INPUT FOR THIS TASK —
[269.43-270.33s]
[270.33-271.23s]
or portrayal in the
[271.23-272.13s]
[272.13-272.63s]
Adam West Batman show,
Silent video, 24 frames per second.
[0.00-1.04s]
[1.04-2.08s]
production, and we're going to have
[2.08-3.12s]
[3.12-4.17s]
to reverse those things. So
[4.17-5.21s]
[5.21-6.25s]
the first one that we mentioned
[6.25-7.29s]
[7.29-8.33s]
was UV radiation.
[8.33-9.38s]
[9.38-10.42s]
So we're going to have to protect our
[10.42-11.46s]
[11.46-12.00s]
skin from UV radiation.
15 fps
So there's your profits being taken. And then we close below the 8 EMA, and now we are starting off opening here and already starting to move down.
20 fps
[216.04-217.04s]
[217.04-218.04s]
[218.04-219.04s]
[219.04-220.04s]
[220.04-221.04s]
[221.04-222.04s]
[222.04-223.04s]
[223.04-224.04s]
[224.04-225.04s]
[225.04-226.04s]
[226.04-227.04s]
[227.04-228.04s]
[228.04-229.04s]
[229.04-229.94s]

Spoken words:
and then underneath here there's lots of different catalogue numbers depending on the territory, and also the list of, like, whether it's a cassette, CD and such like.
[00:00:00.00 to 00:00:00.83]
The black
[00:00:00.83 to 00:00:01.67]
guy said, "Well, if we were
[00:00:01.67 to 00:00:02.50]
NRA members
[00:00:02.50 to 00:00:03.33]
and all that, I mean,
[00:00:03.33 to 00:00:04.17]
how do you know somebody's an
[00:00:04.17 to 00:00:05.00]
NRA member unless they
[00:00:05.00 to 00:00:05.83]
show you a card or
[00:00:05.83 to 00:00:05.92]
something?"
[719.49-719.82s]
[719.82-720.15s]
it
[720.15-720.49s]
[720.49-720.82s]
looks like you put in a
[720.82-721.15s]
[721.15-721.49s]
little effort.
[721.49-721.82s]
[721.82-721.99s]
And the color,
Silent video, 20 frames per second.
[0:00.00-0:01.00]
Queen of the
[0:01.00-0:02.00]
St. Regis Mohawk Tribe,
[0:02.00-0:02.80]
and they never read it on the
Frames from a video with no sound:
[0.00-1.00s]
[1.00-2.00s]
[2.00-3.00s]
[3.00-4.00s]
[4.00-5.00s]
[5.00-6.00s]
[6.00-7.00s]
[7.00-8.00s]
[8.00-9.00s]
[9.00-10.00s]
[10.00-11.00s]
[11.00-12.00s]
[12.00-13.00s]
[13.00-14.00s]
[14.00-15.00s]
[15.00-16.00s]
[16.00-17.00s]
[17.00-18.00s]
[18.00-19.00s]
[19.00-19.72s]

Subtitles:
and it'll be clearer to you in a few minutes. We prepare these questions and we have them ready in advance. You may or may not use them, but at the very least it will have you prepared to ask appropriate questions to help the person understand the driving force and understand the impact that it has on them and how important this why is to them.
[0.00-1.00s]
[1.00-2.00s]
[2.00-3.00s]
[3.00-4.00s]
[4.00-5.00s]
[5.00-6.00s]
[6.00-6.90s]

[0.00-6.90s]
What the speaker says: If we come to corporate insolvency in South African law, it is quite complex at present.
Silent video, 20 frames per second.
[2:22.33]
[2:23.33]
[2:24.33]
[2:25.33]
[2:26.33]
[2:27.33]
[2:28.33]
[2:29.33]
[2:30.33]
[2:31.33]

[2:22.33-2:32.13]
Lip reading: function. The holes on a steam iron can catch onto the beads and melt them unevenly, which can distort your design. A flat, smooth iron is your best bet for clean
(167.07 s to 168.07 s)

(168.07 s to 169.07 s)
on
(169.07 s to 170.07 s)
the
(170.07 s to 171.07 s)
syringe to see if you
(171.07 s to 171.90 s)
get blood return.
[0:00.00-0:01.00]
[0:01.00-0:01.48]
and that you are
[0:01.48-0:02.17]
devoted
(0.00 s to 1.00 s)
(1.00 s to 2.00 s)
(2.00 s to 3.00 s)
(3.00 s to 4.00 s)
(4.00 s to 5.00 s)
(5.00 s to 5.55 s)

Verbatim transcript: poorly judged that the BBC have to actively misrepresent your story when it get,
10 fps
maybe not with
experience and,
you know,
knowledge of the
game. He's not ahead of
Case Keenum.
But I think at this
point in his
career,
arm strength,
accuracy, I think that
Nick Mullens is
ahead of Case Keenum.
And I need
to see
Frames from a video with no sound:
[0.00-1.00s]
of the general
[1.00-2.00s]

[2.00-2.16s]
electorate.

DIRECTIONS FOR THIS TASK — Could I ask you to return the records exactly and in full?

ANSWER AREA —
[269.43-270.33s]
[270.33-271.23s]
or portrayal in the
[271.23-272.13s]
[272.13-272.63s]
Adam West Batman show,
Silent video, 24 frames per second.
[0.00-1.04s]
[1.04-2.08s]
production, and we're going to have
[2.08-3.12s]
[3.12-4.17s]
to reverse those things. So
[4.17-5.21s]
[5.21-6.25s]
the first one that we mentioned
[6.25-7.29s]
[7.29-8.33s]
was UV radiation.
[8.33-9.38s]
[9.38-10.42s]
So we're going to have to protect our
[10.42-11.46s]
[11.46-12.00s]
skin from UV radiation.
15 fps
So there's your profits being taken. And then we close below the 8 EMA, and now we are starting off opening here and already starting to move down.
20 fps
[216.04-217.04s]
[217.04-218.04s]
[218.04-219.04s]
[219.04-220.04s]
[220.04-221.04s]
[221.04-222.04s]
[222.04-223.04s]
[223.04-224.04s]
[224.04-225.04s]
[225.04-226.04s]
[226.04-227.04s]
[227.04-228.04s]
[228.04-229.04s]
[229.04-229.94s]

Spoken words:
and then underneath here there's lots of different catalogue numbers depending on the territory, and also the list of, like, whether it's a cassette, CD and such like.
[00:00:00.00 to 00:00:00.83]
The black
[00:00:00.83 to 00:00:01.67]
guy said, "Well, if we were
[00:00:01.67 to 00:00:02.50]
NRA members
[00:00:02.50 to 00:00:03.33]
and all that, I mean,
[00:00:03.33 to 00:00:04.17]
how do you know somebody's an
[00:00:04.17 to 00:00:05.00]
NRA member unless they
[00:00:05.00 to 00:00:05.83]
show you a card or
[00:00:05.83 to 00:00:05.92]
something?"
[719.49-719.82s]
[719.82-720.15s]
it
[720.15-720.49s]
[720.49-720.82s]
looks like you put in a
[720.82-721.15s]
[721.15-721.49s]
little effort.
[721.49-721.82s]
[721.82-721.99s]
And the color,
Silent video, 20 frames per second.
[0:00.00-0:01.00]
Queen of the
[0:01.00-0:02.00]
St. Regis Mohawk Tribe,
[0:02.00-0:02.80]
and they never read it on the
Frames from a video with no sound:
[0.00-1.00s]
[1.00-2.00s]
[2.00-3.00s]
[3.00-4.00s]
[4.00-5.00s]
[5.00-6.00s]
[6.00-7.00s]
[7.00-8.00s]
[8.00-9.00s]
[9.00-10.00s]
[10.00-11.00s]
[11.00-12.00s]
[12.00-13.00s]
[13.00-14.00s]
[14.00-15.00s]
[15.00-16.00s]
[16.00-17.00s]
[17.00-18.00s]
[18.00-19.00s]
[19.00-19.72s]

Subtitles:
and it'll be clearer to you in a few minutes. We prepare these questions and we have them ready in advance. You may or may not use them, but at the very least it will have you prepared to ask appropriate questions to help the person understand the driving force and understand the impact that it has on them and how important this why is to them.
[0.00-1.00s]
[1.00-2.00s]
[2.00-3.00s]
[3.00-4.00s]
[4.00-5.00s]
[5.00-6.00s]
[6.00-6.90s]

[0.00-6.90s]
What the speaker says: If we come to corporate insolvency in South African law, it is quite complex at present.
Silent video, 20 frames per second.
[2:22.33]
[2:23.33]
[2:24.33]
[2:25.33]
[2:26.33]
[2:27.33]
[2:28.33]
[2:29.33]
[2:30.33]
[2:31.33]

[2:22.33-2:32.13]
Lip reading: function. The holes on a steam iron can catch onto the beads and melt them unevenly, which can distort your design. A flat, smooth iron is your best bet for clean
(167.07 s to 168.07 s)

(168.07 s to 169.07 s)
on
(169.07 s to 170.07 s)
the
(170.07 s to 171.07 s)
syringe to see if you
(171.07 s to 171.90 s)
get blood return.
[0:00.00-0:01.00]
[0:01.00-0:01.48]
and that you are
[0:01.48-0:02.17]
devoted
(0.00 s to 1.00 s)
(1.00 s to 2.00 s)
(2.00 s to 3.00 s)
(3.00 s to 4.00 s)
(4.00 s to 5.00 s)
(5.00 s to 5.55 s)

Verbatim transcript: poorly judged that the BBC have to actively misrepresent your story when it get,
10 fps
maybe not with
experience and,
you know,
knowledge of the
game. He's not ahead of
Case Keenum.
But I think at this
point in his
career,
arm strength,
accuracy, I think that
Nick Mullens is
ahead of Case Keenum.
And I need
to see
Frames from a video with no sound:
[0.00-1.00s]
of the general
[1.00-2.00s]

[2.00-2.16s]
electorate.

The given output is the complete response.